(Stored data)
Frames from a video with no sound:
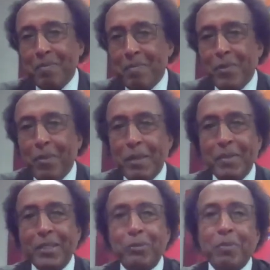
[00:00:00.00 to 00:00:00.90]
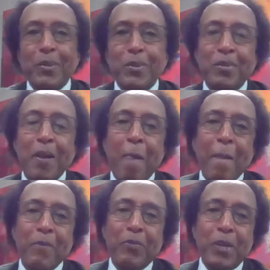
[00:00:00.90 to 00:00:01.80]
mobile money
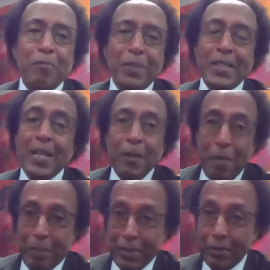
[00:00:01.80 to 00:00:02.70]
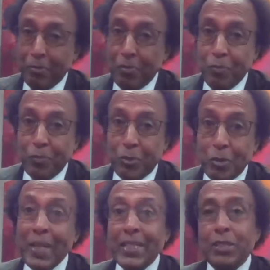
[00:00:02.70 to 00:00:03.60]
2.5, but
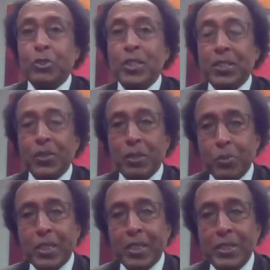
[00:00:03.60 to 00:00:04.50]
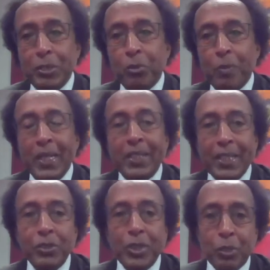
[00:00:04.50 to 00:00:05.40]
dramatic change, and we really need to pay
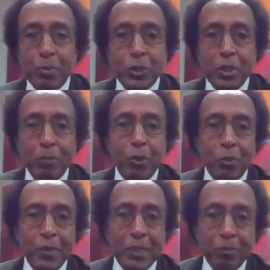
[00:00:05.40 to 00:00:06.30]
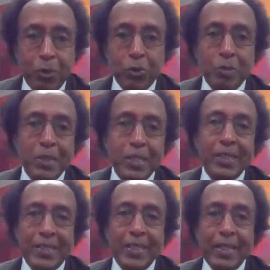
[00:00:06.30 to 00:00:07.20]
attention, especially
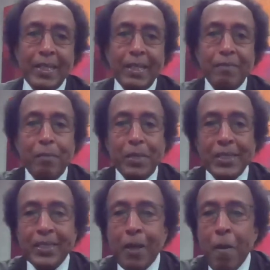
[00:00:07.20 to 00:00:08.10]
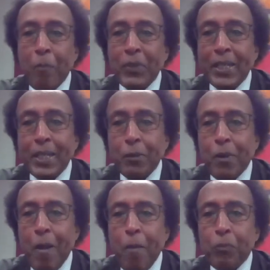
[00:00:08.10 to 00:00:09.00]
policymakers and governments. Now,
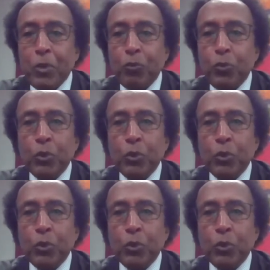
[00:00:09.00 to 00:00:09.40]
if we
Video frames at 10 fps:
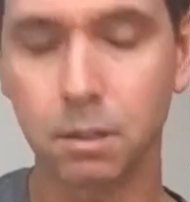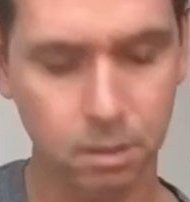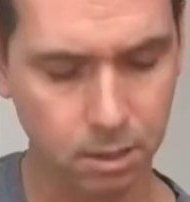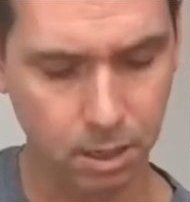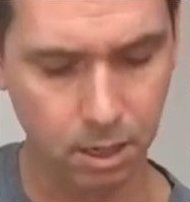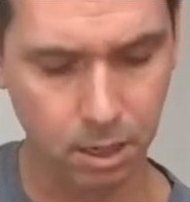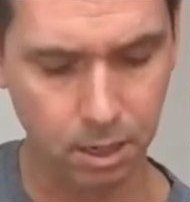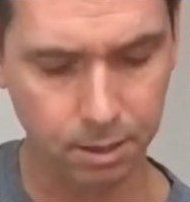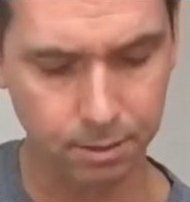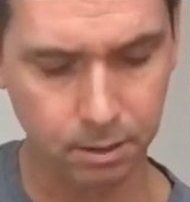
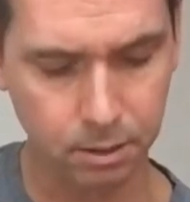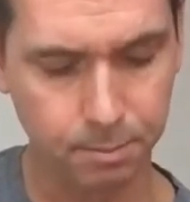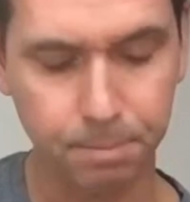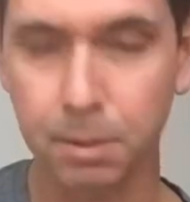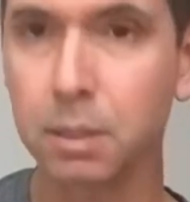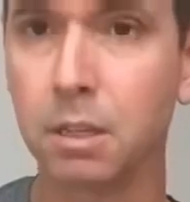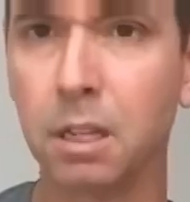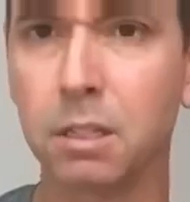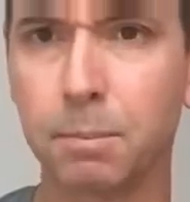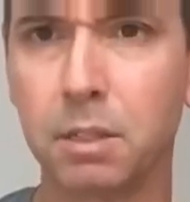it's
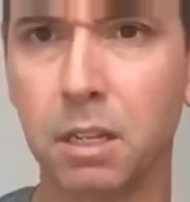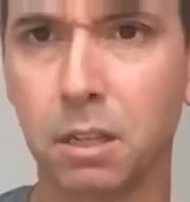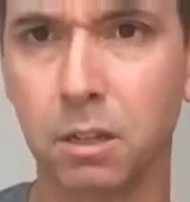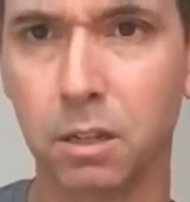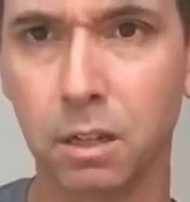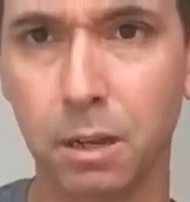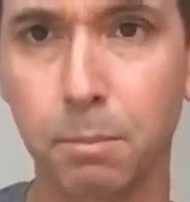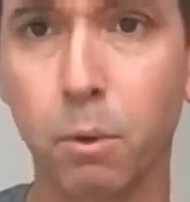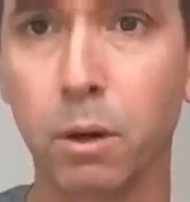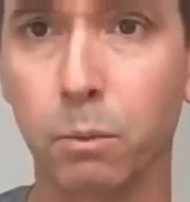a particularly
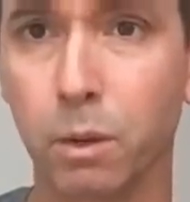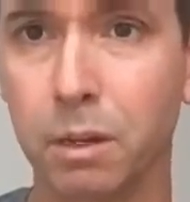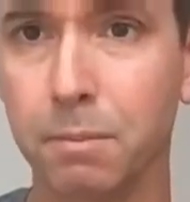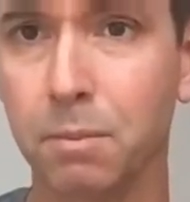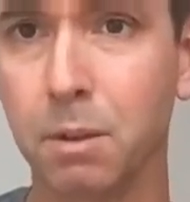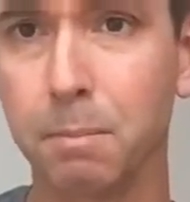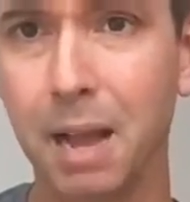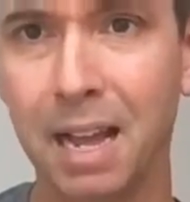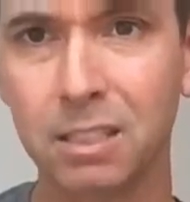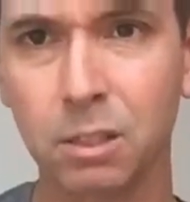important one to
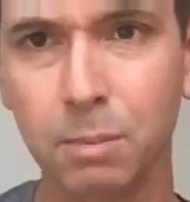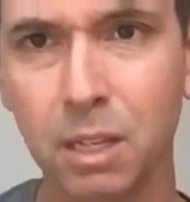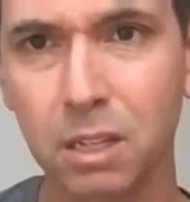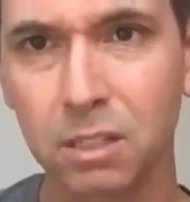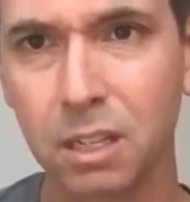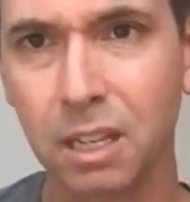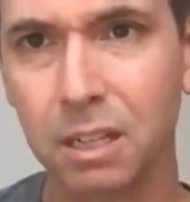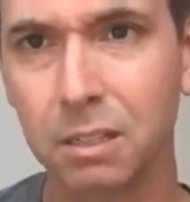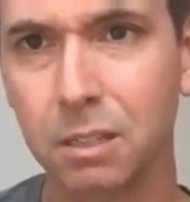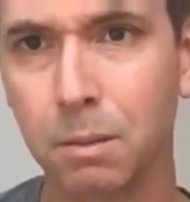master because
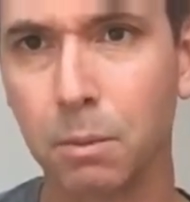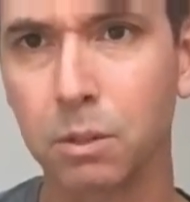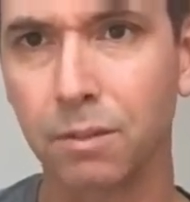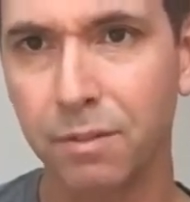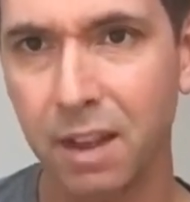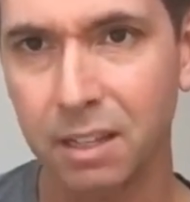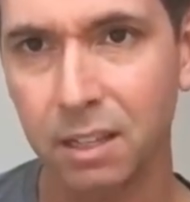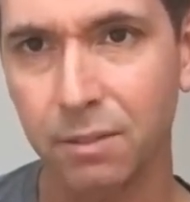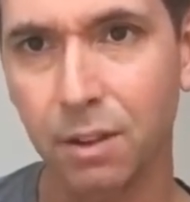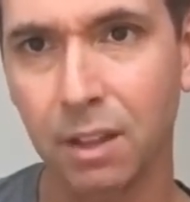it's the most
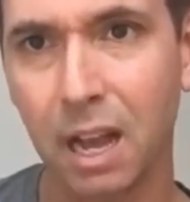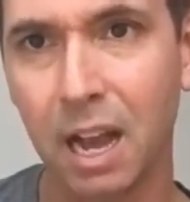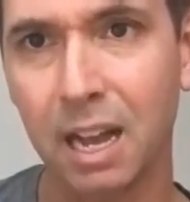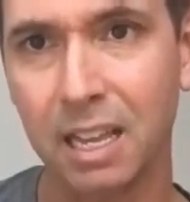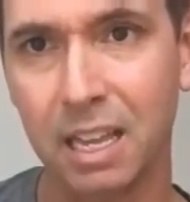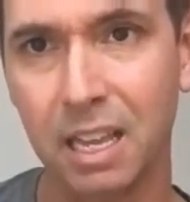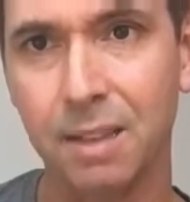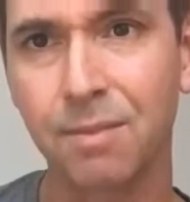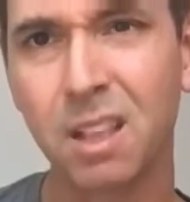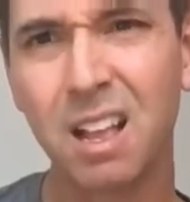effective on the high E.
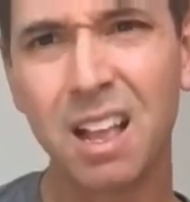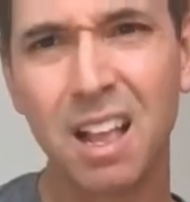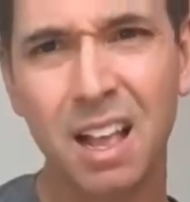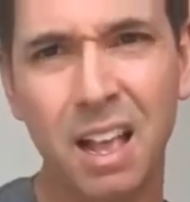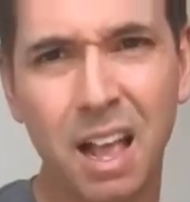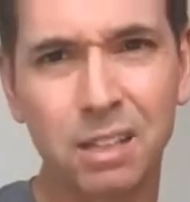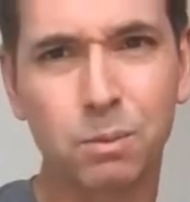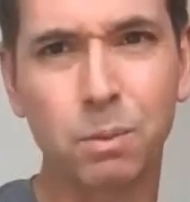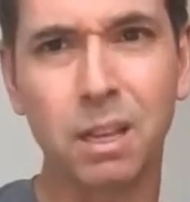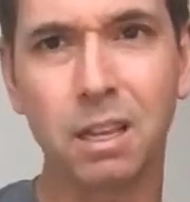That's
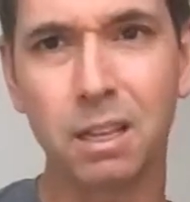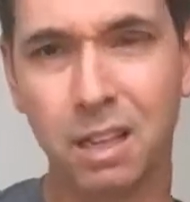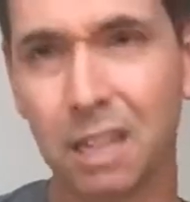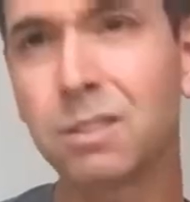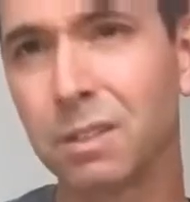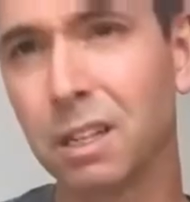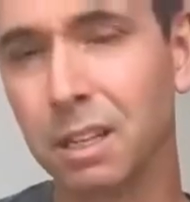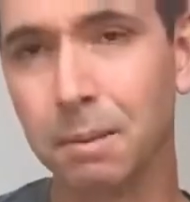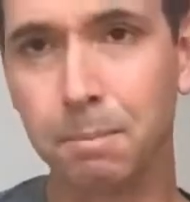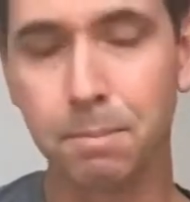really
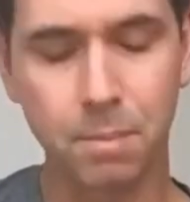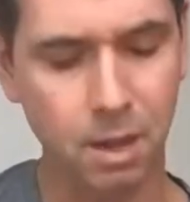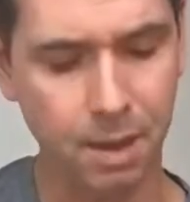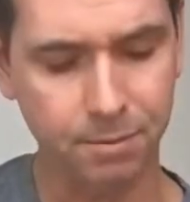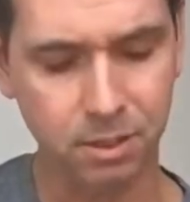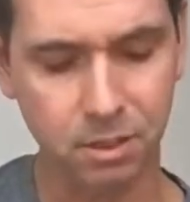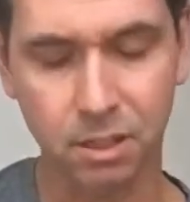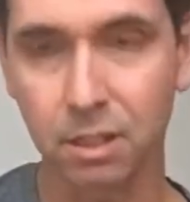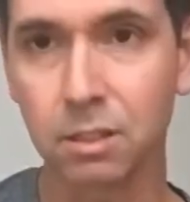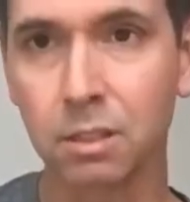the emphasis of
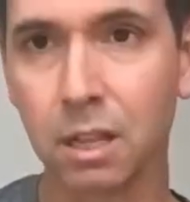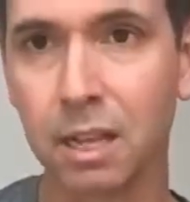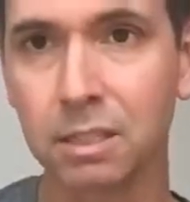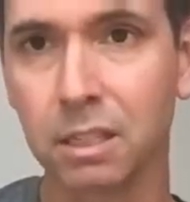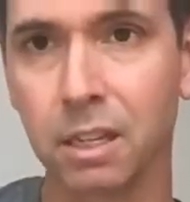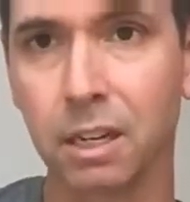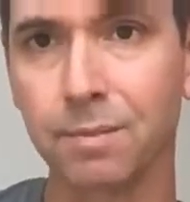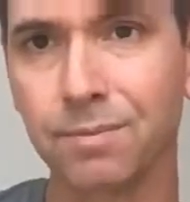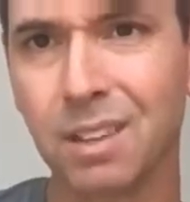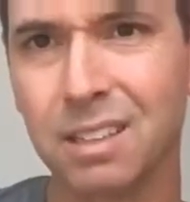this lesson here.
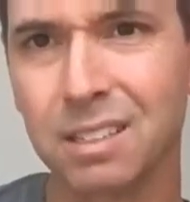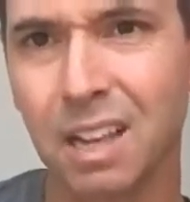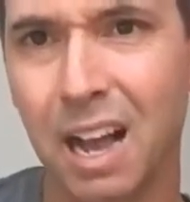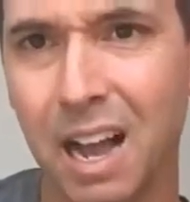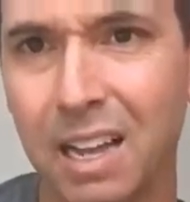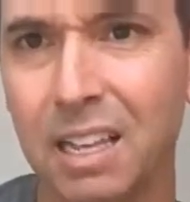As high E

> Activity
All of the data above should be transcribed verbatim, with pictures omitted.

> Response area
Frames from a video with no sound:
[00:00:00.00 to 00:00:00.90]
[00:00:00.90 to 00:00:01.80]
mobile money
[00:00:01.80 to 00:00:02.70]
[00:00:02.70 to 00:00:03.60]
2.5, but
[00:00:03.60 to 00:00:04.50]
[00:00:04.50 to 00:00:05.40]
dramatic change, and we really need to pay
[00:00:05.40 to 00:00:06.30]
[00:00:06.30 to 00:00:07.20]
attention, especially
[00:00:07.20 to 00:00:08.10]
[00:00:08.10 to 00:00:09.00]
policymakers and governments. Now,
[00:00:09.00 to 00:00:09.40]
if we
Video frames at 10 fps:
it's
a particularly
important one to
master because
it's the most
effective on the high E.
That's
really
the emphasis of
this lesson here.
As high E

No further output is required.